== Exercise directions ==
Please transcribe the entries exactly and omit the images they contain.

== Data for review ==
***

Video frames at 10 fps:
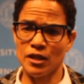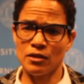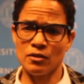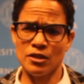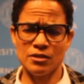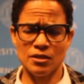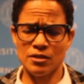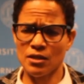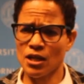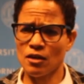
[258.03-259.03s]
And this
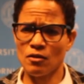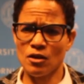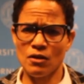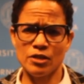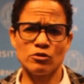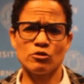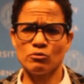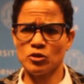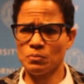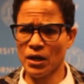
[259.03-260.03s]
is a crisis
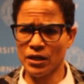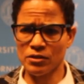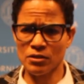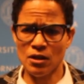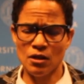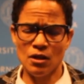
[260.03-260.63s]
response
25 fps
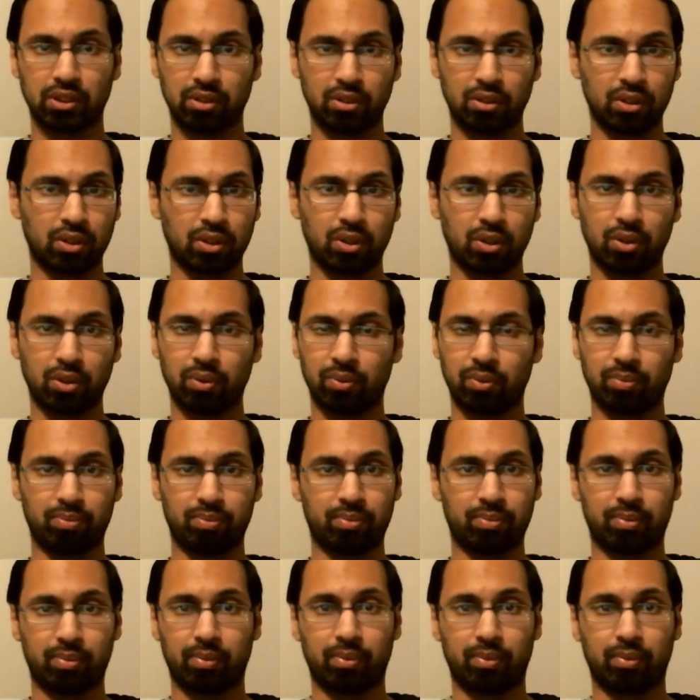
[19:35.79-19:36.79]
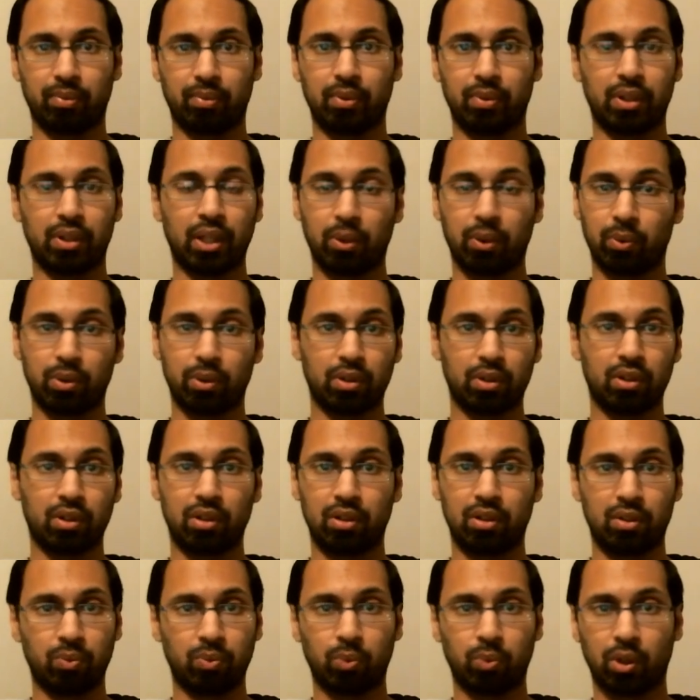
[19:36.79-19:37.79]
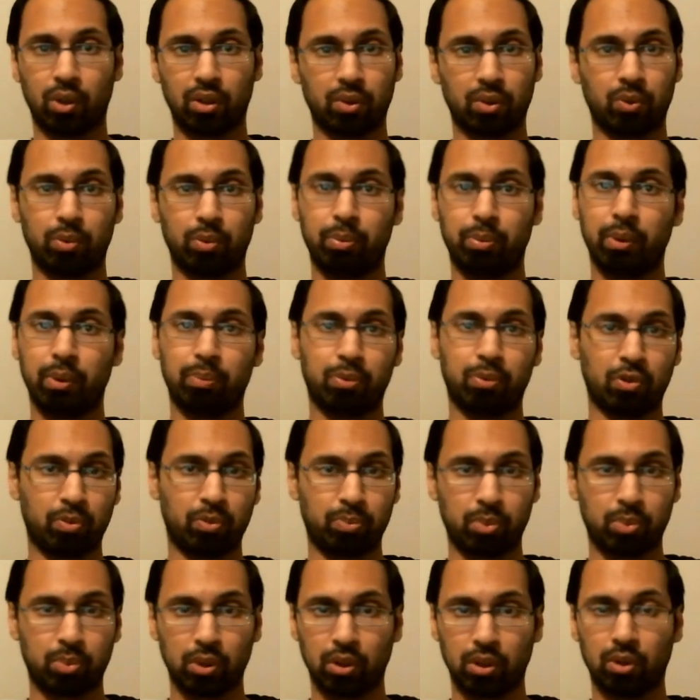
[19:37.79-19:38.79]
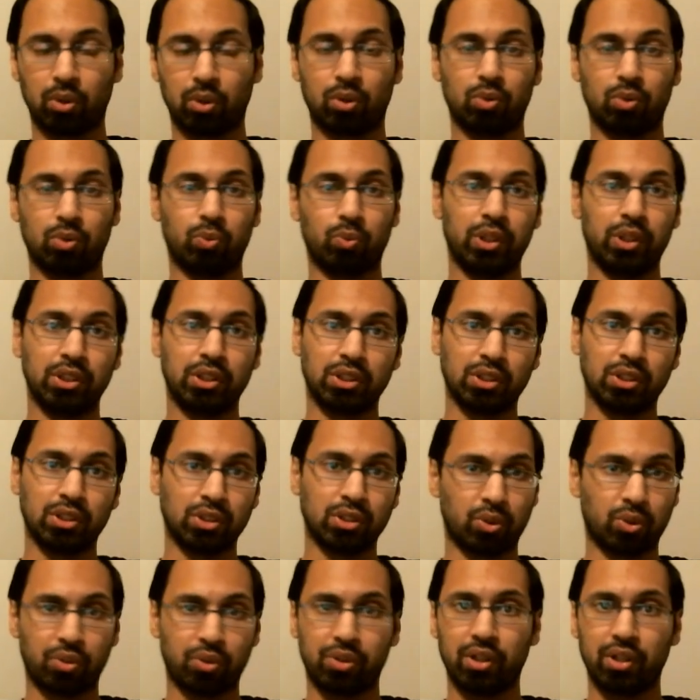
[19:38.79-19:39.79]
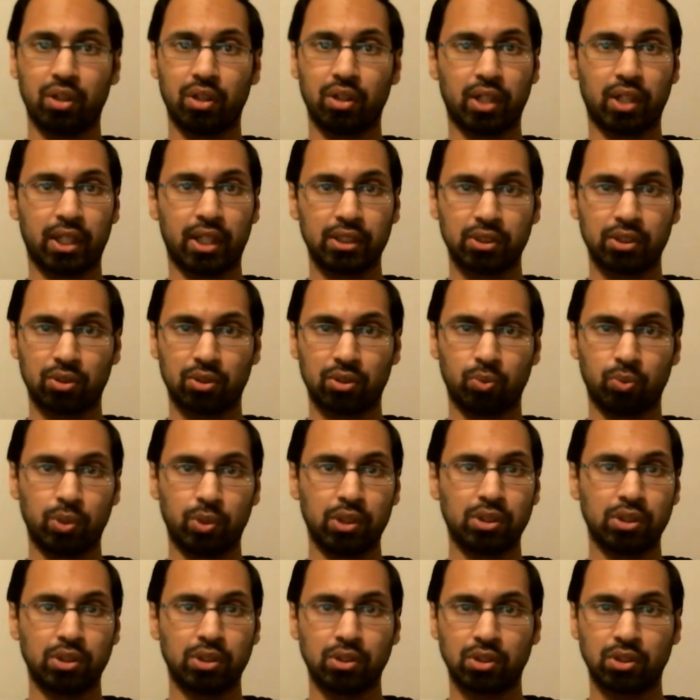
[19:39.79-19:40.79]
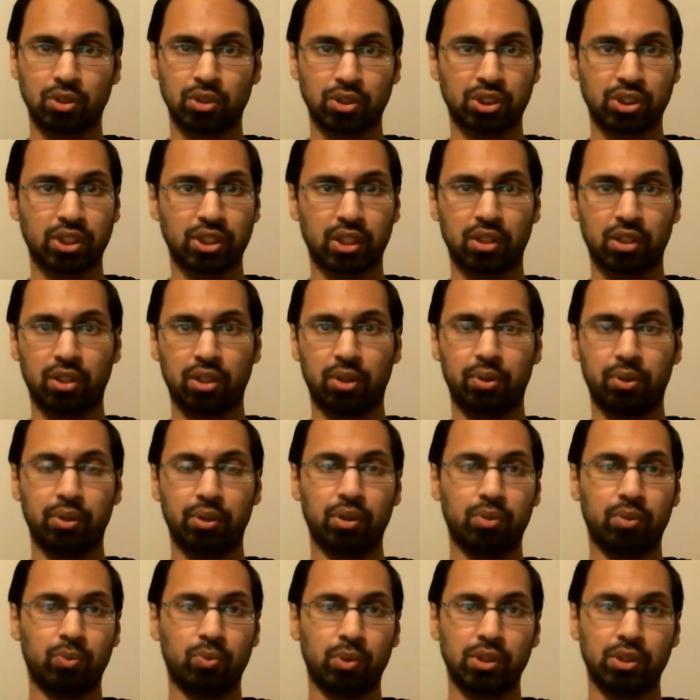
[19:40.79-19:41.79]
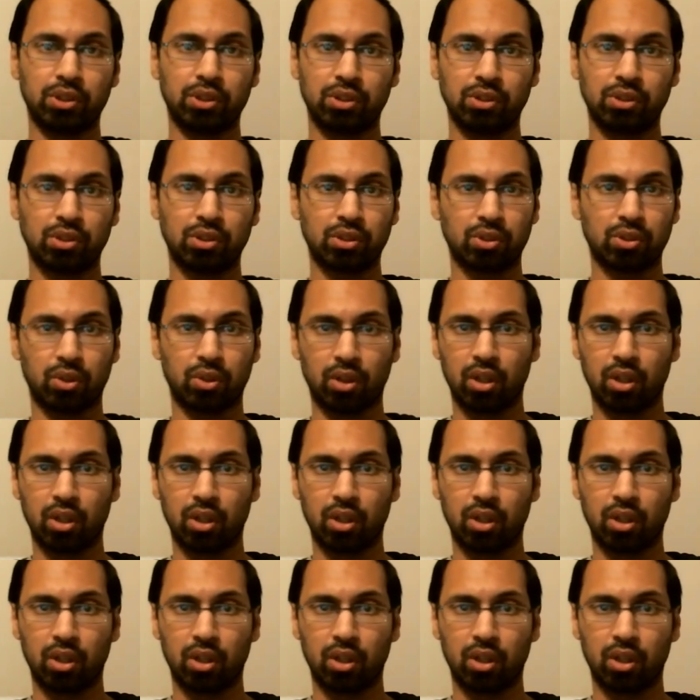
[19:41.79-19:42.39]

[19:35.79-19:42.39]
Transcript: It would be for political reasons or theological reasons or sectarian reasons or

***

== Reply to the task ==
Video frames at 10 fps:
[258.03-259.03s]
And this
[259.03-260.03s]
is a crisis
[260.03-260.63s]
response
25 fps
[19:35.79-19:36.79]
[19:36.79-19:37.79]
[19:37.79-19:38.79]
[19:38.79-19:39.79]
[19:39.79-19:40.79]
[19:40.79-19:41.79]
[19:41.79-19:42.39]

[19:35.79-19:42.39]
Transcript: It would be for political reasons or theological reasons or sectarian reasons or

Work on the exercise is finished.